While the healthleaders article highlights a general sentiment about nursing pay, it's important to acknowledge the variation in nursing pay around the country. It's possible that one organization has fair pay while another is paying under-market, which means that your organization should seek to determine if you are paying nurses fairly. This is step one.
If you haven’t revisited your compensation structure recently, you can start by conducting a compensation analysis for your market post-onset of the pandemic. Consider retention bonuses as part of your compensation strategy. In our research, we’ve detailed ways for nursing leaders to still find cost savings in labor budgets.
Based on national 2021 data, research from NSI Nursing Solutions found that RN turnover costs a hospital between $3.6 million and $6.5 million annually. Breaking this down further, each percent change in RN turnover will cost/save the average hospital $270,800 per year. I encourage you to utilize our turnover cost calculator to understand the impact of RN turnover on your labor costs.
While nurses must know they are paid fairly, compensation is not a top driver of nursing engagement. RNs are typically committed to caring for their patients, and they want to feel valued for their hard efforts. Our study, The National Prescription for Nurse Engagement, examines five solvable challenges that have the greatest running room for increasing engagement, along with ways to address them. To examine the unique loyalty drivers of millennial RNs, review our report to how to Win Millennials’ Loyalty.
Employment projections for RNs are projected to grow by 7% between 2019 and 2029—what does this mean for executives challenged to maintain a highly engaged workforce? Ultimately, I believe it calls for innovative solutions.
We've seen hospitals go to great lengths to attract nurses (like offering summers off), but don’t jump to these approaches immediately.

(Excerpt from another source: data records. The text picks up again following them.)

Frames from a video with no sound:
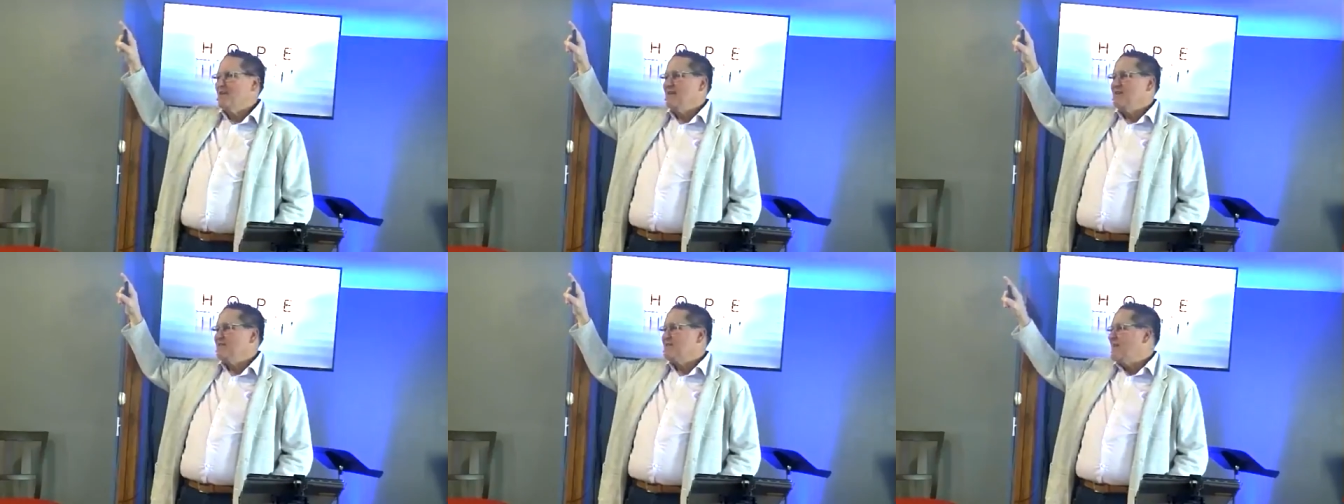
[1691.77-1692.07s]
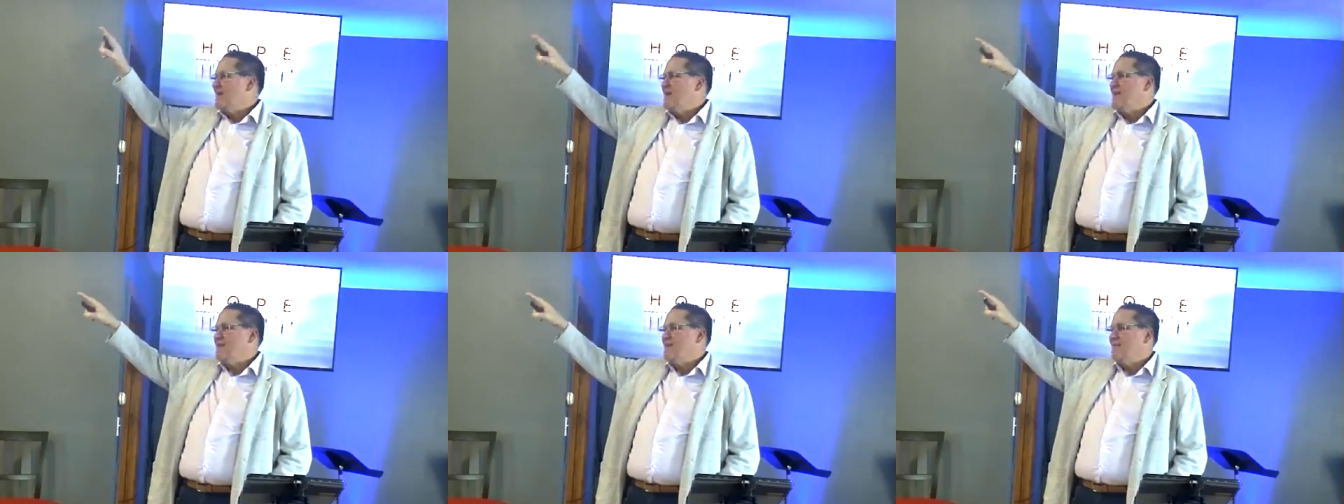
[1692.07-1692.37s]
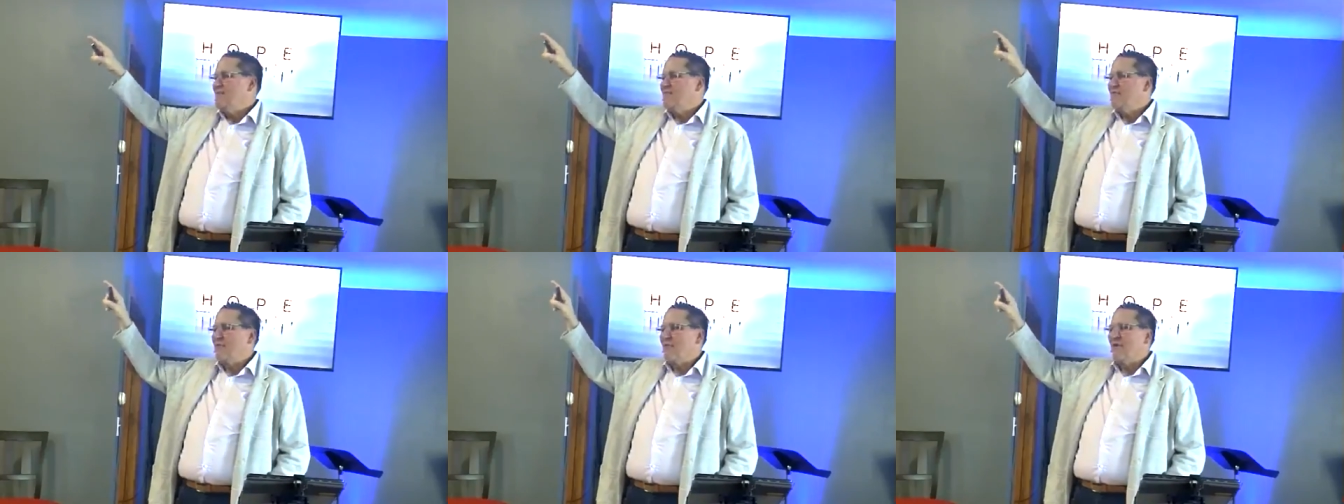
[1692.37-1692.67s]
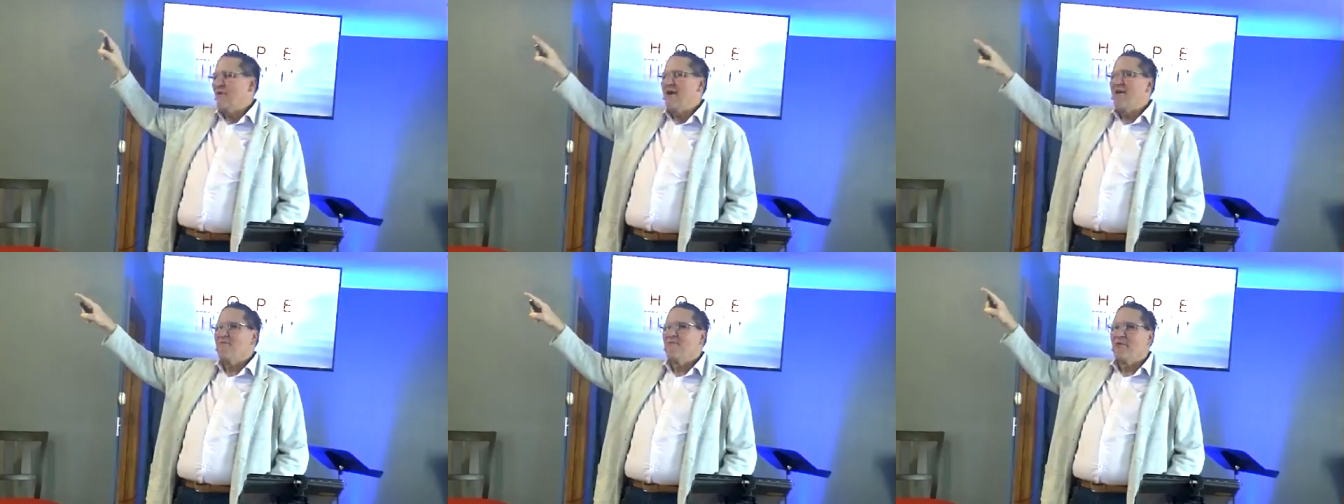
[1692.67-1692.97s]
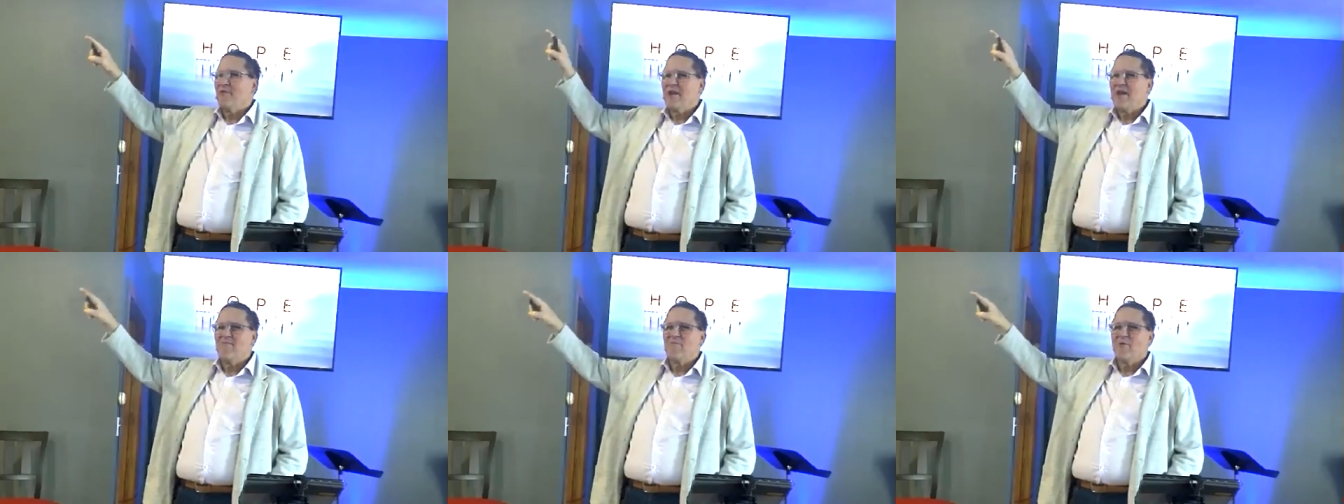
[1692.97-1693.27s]
his kingdom
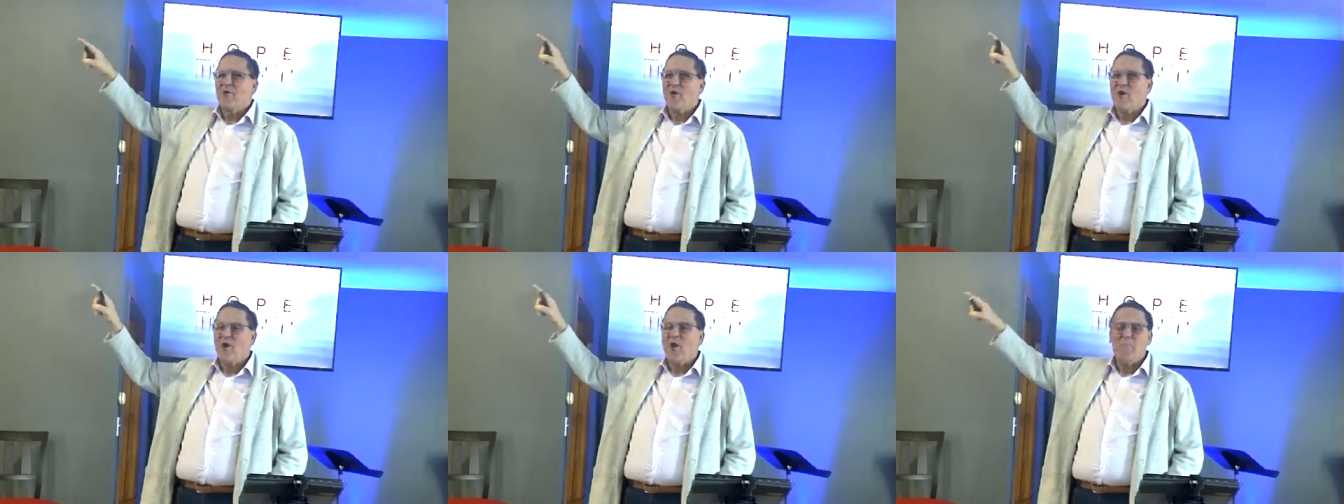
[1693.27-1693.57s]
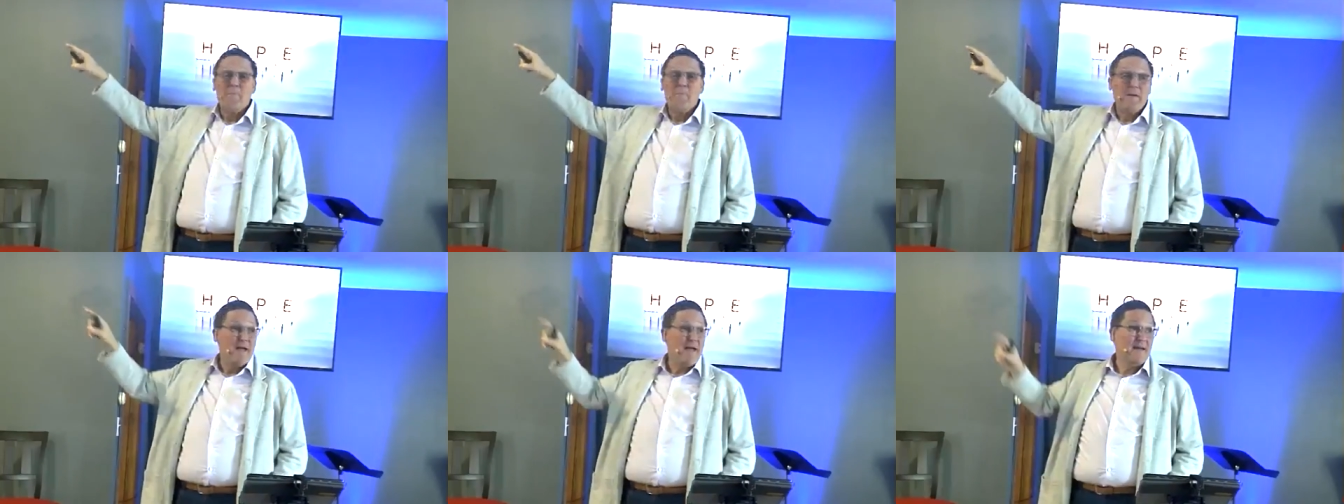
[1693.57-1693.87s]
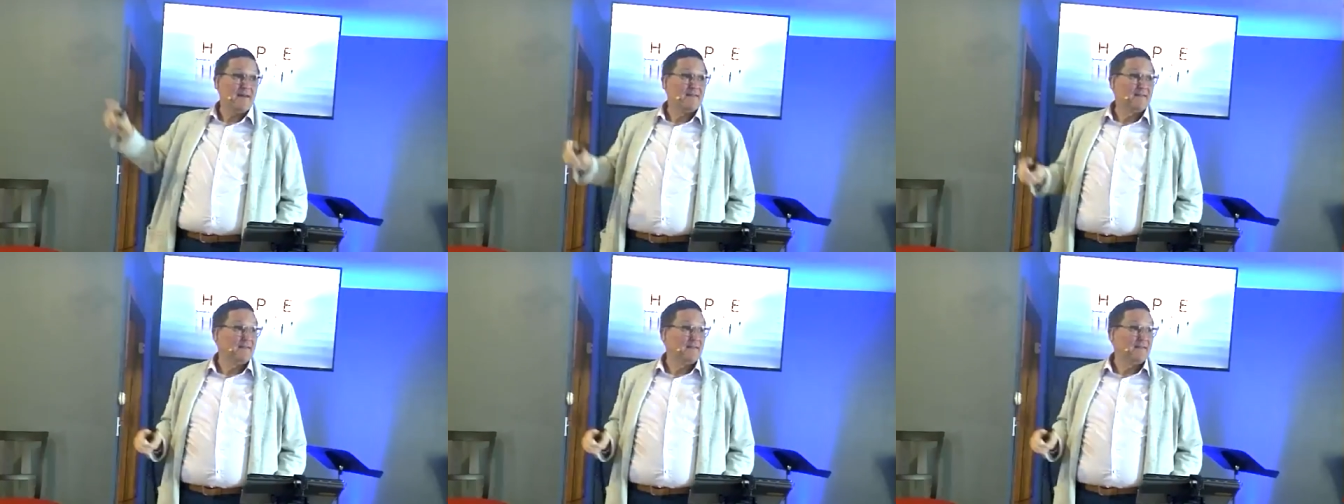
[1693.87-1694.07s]
forever and ever. Amen.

Instead, organizations may try a simpler strategy like revamping their application process to ensure it is user-friendly and expedient. Including interactive features in the process can return large dividends, so consider adding functionalities like live chat boxes to allow applicants to message recruiters immediately with their questions. Or consider an approach like Children's Mercy Hospital, which uses a video application to allow applicants to introduce themselves faster and find the right fit before they complete an application (learn more about their program here).
Last but not least, get serious about flexible work options to attract talented nurses to your organization. A “flexible nursing workforce” is more than a float pool. While traditional inpatient float pools are a vital resource, many organizations have maximized their impact over the last decade. A truly flexible nursing workforce must move beyond this—and include different RN roles, locations, hours, and responsibilities.